There are several potential areas for improvement in the management of this case. Better tracking of time may have reduced the time to intubation. While a student did successfully pass the catheter initially, and was directly assisted by a resident, perhaps the outcome would have been different had a more experienced anesthetist attempted intubation initially. Given the anesthetic history, NMB without applying topical lidocaine may have prevented laryngospasm and facilitated earlier intubation. Potential endobronchial intubation could have been avoided by premeasuring the insertion depth of the endotracheal tube to the thoracic inlet (incisors to the point of the shoulder).
Conclusions
This case appears to be one of the rare instances where standard airway-management techniques were unsuccessful.
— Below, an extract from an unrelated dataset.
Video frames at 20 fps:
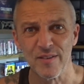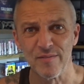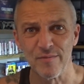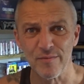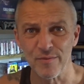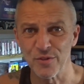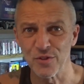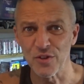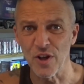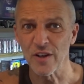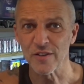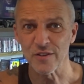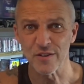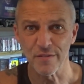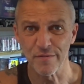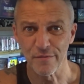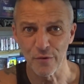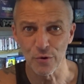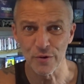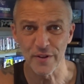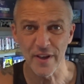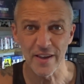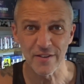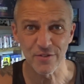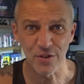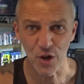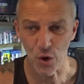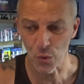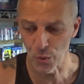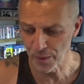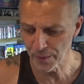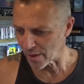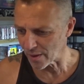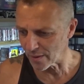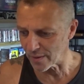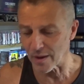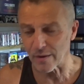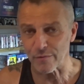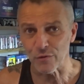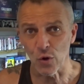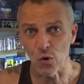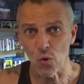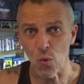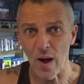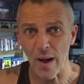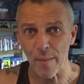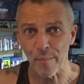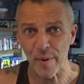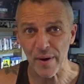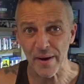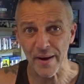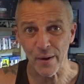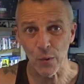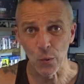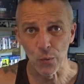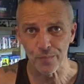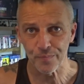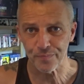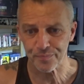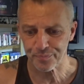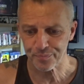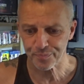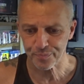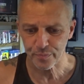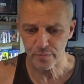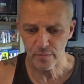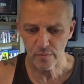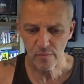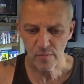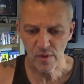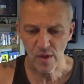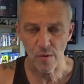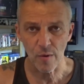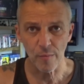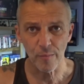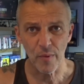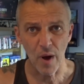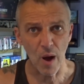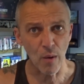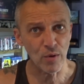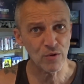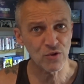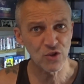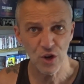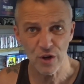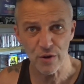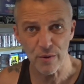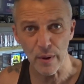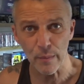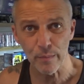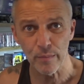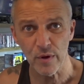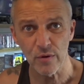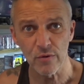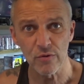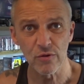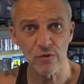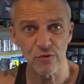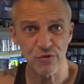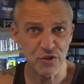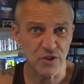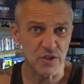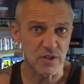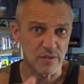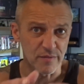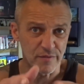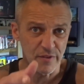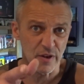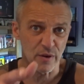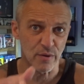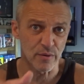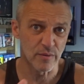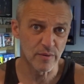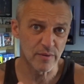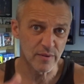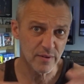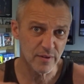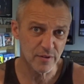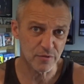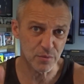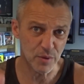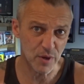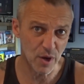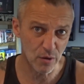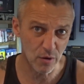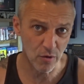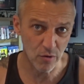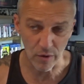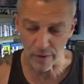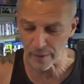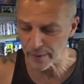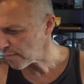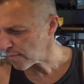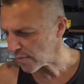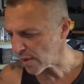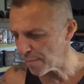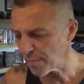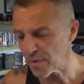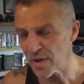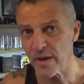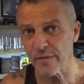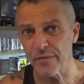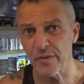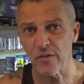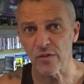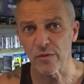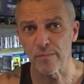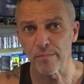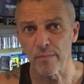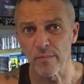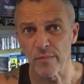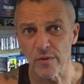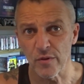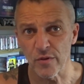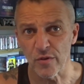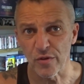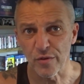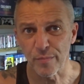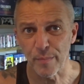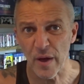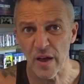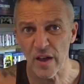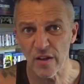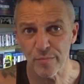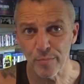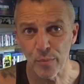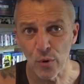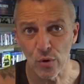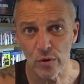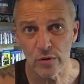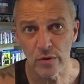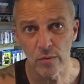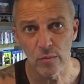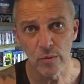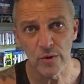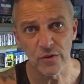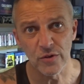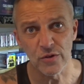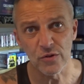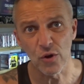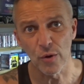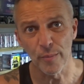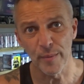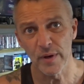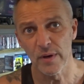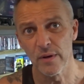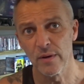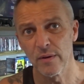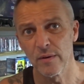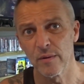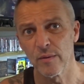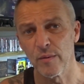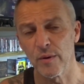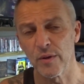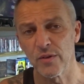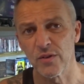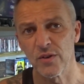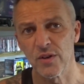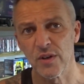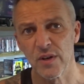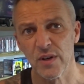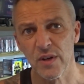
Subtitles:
Started it 4 days ago. Now, I've done quite a bit now, but I won't show you it because you'll see it in the video as we go along. But yeah, there's a spares board which is coming, which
Rocuronium 1 mg/kg successfully and rapidly achieved conditions for orotracheal intubation, following a prolonged period of laryngospasm with multiple, unsuccessful intubation attempts. Pre-oxygenation and apneic oxygenation maintained oxygenation during the time taken to secure an airway. The principles of a human difficult airway management algorithm were successfully applied and are likely to have contributed to a successful outcome. The development of a feline-specific difficult airway algorithm would be beneficial in guiding management of difficult intubations.